As cores e iluminação também ajudam a delinear a mudança de tom do episódio. Conforme a relação entre Marie e Sara vai se tornando mais tóxica, a fotografia adquire tons mais frios, que são acompanhados por uma iluminação mais artificial e até pelo figurino: as cores quentes das vestimentas do começo do episódio dão lugar à roupas frias e escuras. Essa mudança estética não acompanha apenas a relação mãe-filha, mas também o processo de descoberta de Sara, que aos poucos sai do mundo “controlado” no qual sua mãe a inseriu e passa a conhecer a realidade, bem diferente do que antes a ela era imposto.
O episódio ainda encontra espaço para sugerir, de forma muito periférica à trama, uma ideia de ciclos. Quando Marie acredita ter pedido sua filha – que representa tudo na vida da mãe -, Foster a filma com uma câmera tremida, que a circula enquanto cortes em excesso imprimem confusão mental ao momento. A mesma forma de filmar e montar se faz presente quando Sara, já em sua adolescência, acredita ter perdido algo de valor, mostrando como o desespero e os fracassos são parte da formação humana.
O grande peso do final de Arkangel é a separação: Marie e Sara trilham caminhos diferentes, e ambas com futuro incerto. Se para Marie, sua filha era a razão de sua existência, para Sara, após seus traumas, nada mais serve de chão. Ambas encerram suas trajetórias de forma que escancara o fracasso das relações familiares nos tempos modernos. Enquanto os pais que apostam no controle para moldar seus filhos – e obviamente falham, pois a bolha sempre estoura -, acreditando inclusive terem o direito e o poder de tomarem decisões que mudariam os rumos da vida, os filhos, desorientados e desacostumados, enfrentarão um mundo hostil sem o mínimo preparo.

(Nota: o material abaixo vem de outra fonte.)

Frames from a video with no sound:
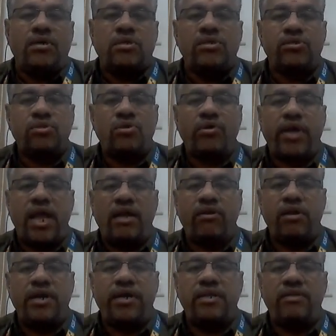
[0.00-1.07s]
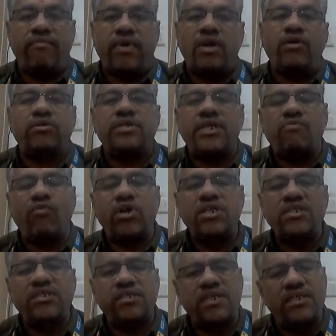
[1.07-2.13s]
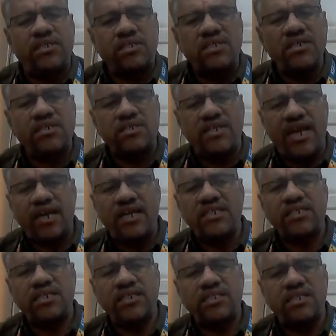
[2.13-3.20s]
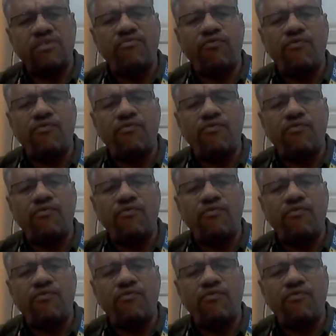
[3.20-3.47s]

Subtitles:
So calculate the value. What is test statistics in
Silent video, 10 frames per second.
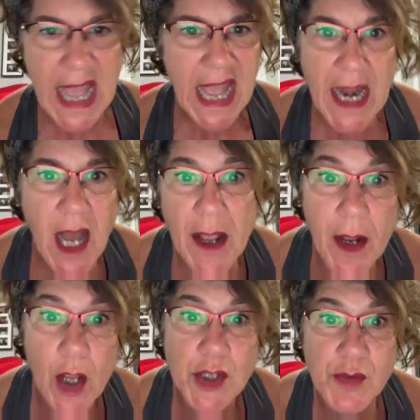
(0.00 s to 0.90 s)
and I
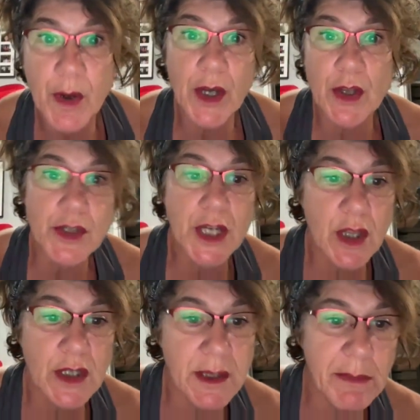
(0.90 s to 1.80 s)
swear to you, she
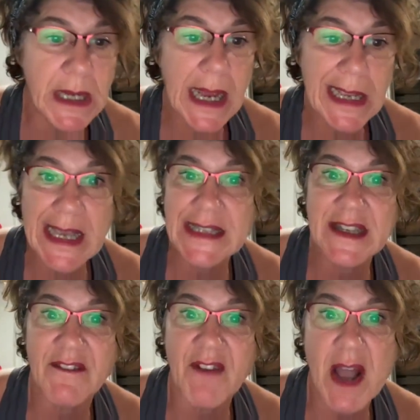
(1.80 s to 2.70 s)
looked at me like as
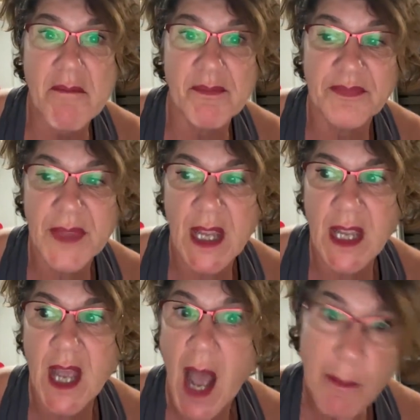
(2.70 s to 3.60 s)
if I'm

O ponto alto de Arkangel é não criar uma tecnologia distante da realidade. Nada que o programa proporciona para uma mãe controladora está distante do que hoje existe na sociedade. Assim como na série, os pais do século XXI acreditam ser capazes (e destinados) a controlar o que seus filhos consomem, pensam, fazem e vêem. A única diferença, porém, é que Black Mirror cria uma ferramenta que não desloque esta relação familiar para um futuro distante, mas próximo e palpável. A única diferença é que, em nossa realidade, os efeitos de uma criação neurótica, doentia e superprotetora costumam não ser tão perceptíveis, surgem como doenças psicossomáticas.